Now, though, Cameron is back. He hasn't been entirely idle over the past decade, shooting a handful of seafaring documentaries and shepherding the short-lived television series Dark Angel.

In the feature film arena, though, he has struggled to get his projects off the ground. Until 2005, he tried and failed to get funding for Battle Angel, a futuristic fantasy about a female fighter cyborg from the 26th century. Since then, he has been devoting his energies to Avatar, a film that aims to give unprecedented realism to entire computer-generated worlds through the story of a paralysed former marine who creates an alien alter-ego for himself as part of an interplanetary war between humans and aliens.

Cameron first came up with the concept of Avatar a decade ago but realised he needed to wait for film technology to catch up with his vision. When he first pitched the film in 2005, he estimated it would cost $350m- a figure Hollywood simply couldn't swallow, even coming from the man who grossed $1.8bn for Titanic.

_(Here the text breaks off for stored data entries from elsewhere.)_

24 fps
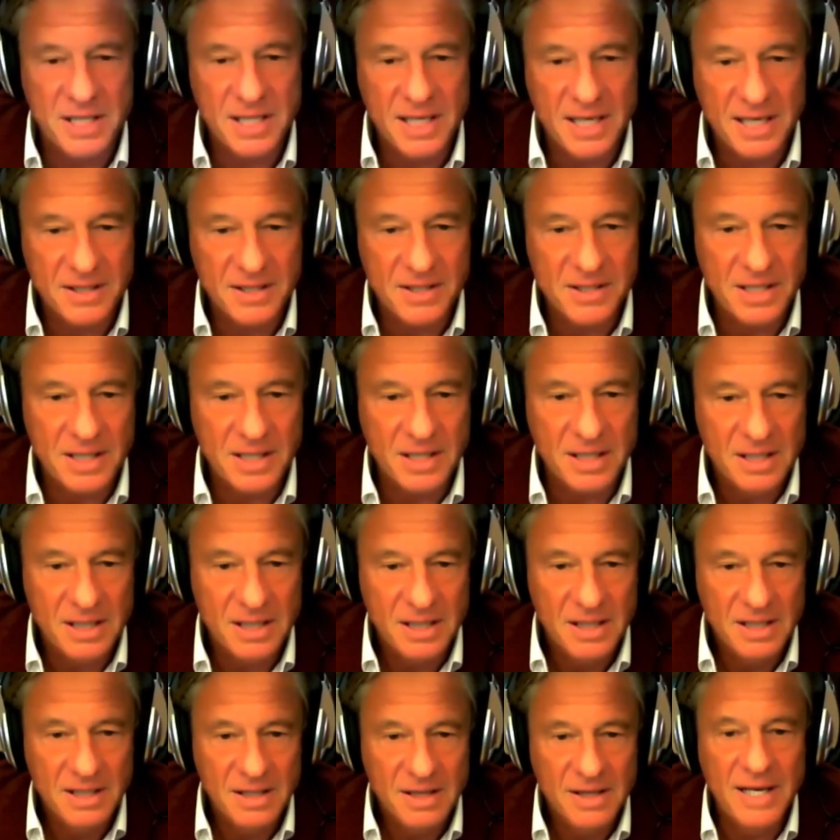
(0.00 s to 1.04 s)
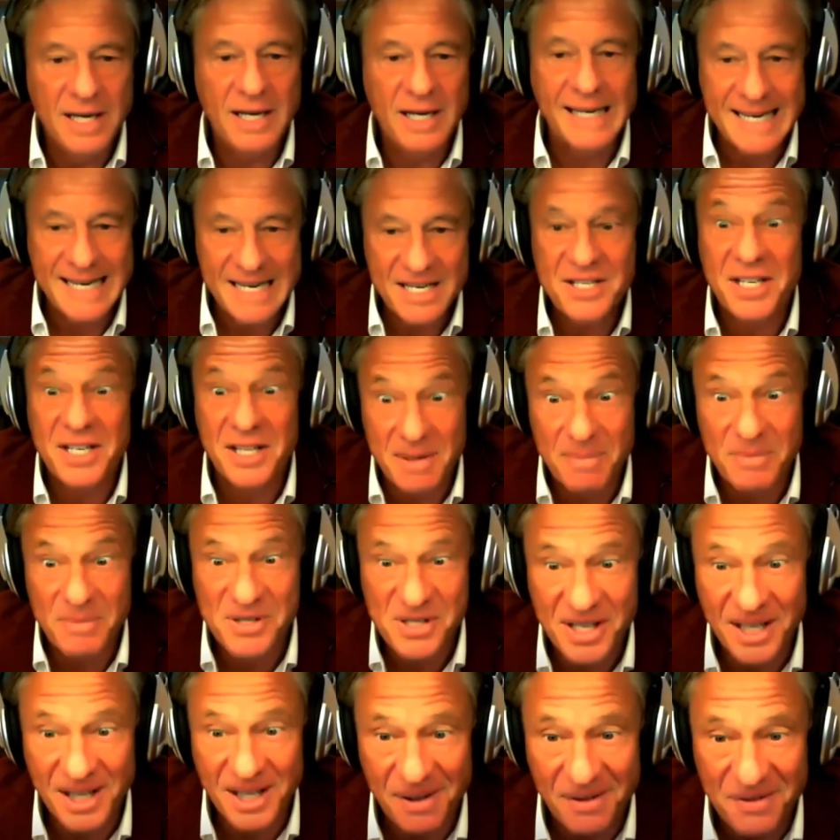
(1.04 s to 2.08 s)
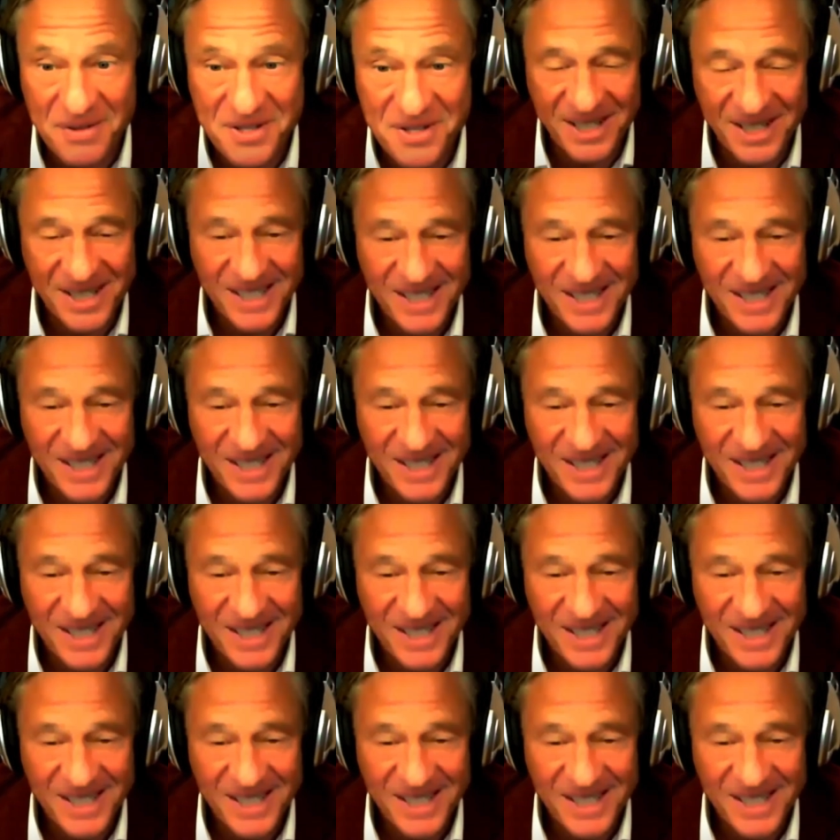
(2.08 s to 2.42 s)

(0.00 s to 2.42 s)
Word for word: the ANC. They're eating themselves.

Now the budget is down - at least theoretically - to $200m, and Fox just gave him the green light for a tentative release date of summer 2009. Avatar will rely heavily on a technique known as motion-capture technology, in which live actors play the parts of characters who are then animated with computer imagery.

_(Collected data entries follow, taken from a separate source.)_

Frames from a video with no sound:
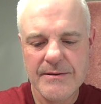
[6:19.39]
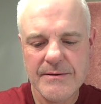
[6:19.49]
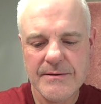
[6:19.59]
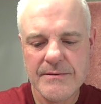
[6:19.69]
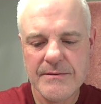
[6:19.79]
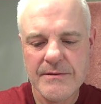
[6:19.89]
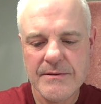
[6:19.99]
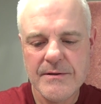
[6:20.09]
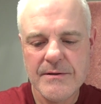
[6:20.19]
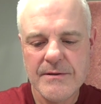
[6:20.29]
of...
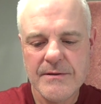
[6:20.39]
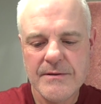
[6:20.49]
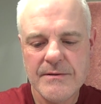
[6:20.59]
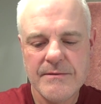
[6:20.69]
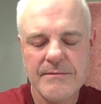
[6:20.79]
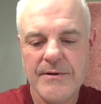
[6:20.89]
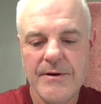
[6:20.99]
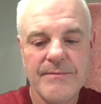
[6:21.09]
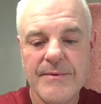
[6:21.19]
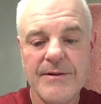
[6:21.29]
No,
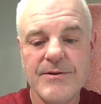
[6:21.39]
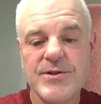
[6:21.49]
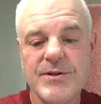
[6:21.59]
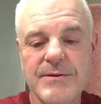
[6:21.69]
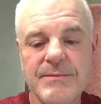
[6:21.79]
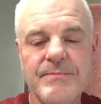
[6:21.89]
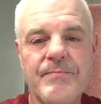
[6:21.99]
that looks good.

Peter Jackson used motion-capture technology, along with the actor Andy Serkis, to create Gollum in the Lord of the Rings trilogy. The children's film Polar Express did something similar with Tom Hanks. For Avatar, Cameron has actually invented a new kind of camera which will enable him to see the computer-generated character through the lens even as he is filming the actors.

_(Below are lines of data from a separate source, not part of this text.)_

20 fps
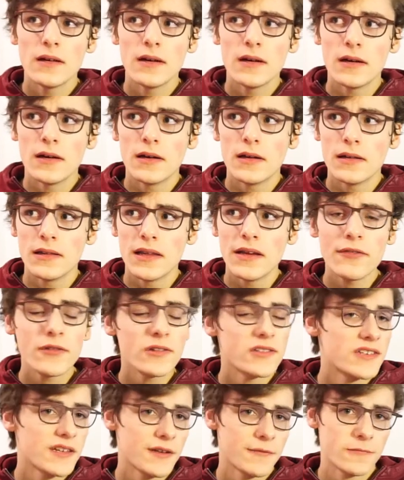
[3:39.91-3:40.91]

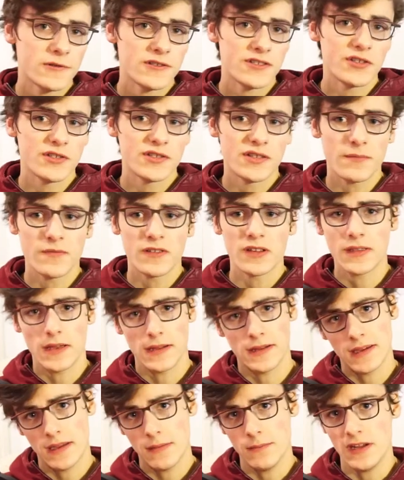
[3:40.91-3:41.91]
level design was just something
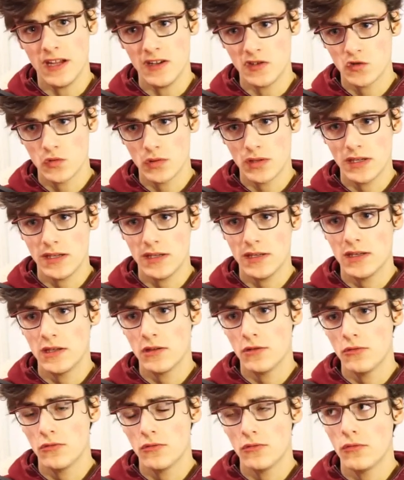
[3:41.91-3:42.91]
that came naturally.
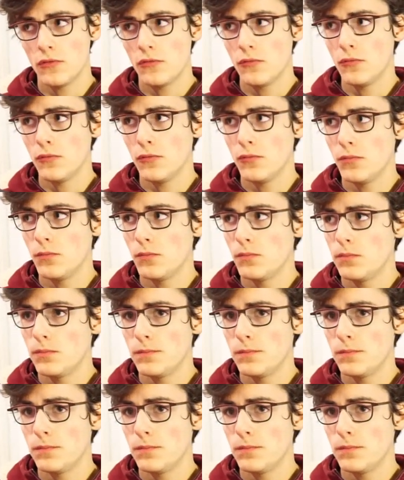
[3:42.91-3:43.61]
You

The hope, naturally, is that Cameron will, once again, push the limits of film technology and stun audiences with something they have never seen before. But the fear, of course, is that $200m could easily turn into $400m, and Fox could end up with another public relations nightmare on its hands.

Cameron himself suggested he was keenly aware of those fears as the Avatar project was announced earlier this week. "I've looked long and hard at Titanic, and other effects-related things I've done, where they've drifted budgetwise," he told the New York Times. "This has been designed from the ground up to avoid those pitfalls. Will we have other pitfalls? Yes, probably."

Cameron, like Werner Herzog and the Apocalypse Now-era Francis Coppola, is a classic movie-world obsessive. In other words, the sense of wonder his films generate is in direct proportion to the degree of hell he creates on his sets. He has always been singularly driven, right from the time he was doing second-unit work on cheap Roger Corman horror productions and found a way for the maggots in a dismembered arm to wriggle on camera. (He gave them a jolt of electrical current.) The first Terminator film sprang from a dream he had on a low-budget film set in Rome, in which a menacing robot came out of the future and threatened to kill him.

The second Terminator film, a bit like Avatar, was based on a technological idea whose time needed several years to come - the notion of a liquid metal cyborg that could melt into different shapes, freeze, shatter and reconstitute itself.

Titanic was the product of his enduring fascination with the ocean, as well as his recurrent brooding on the relationship between man and the machines men build. That relationship is an apt metaphor for how he manages his sets and makes his films - he, like his characters, often battles to master technology to ensure that technology does not master him. "People call me a perfectionist," he once said, "but I'm not. I'm a rightist. I do something until it's right, and then move on to the next thing."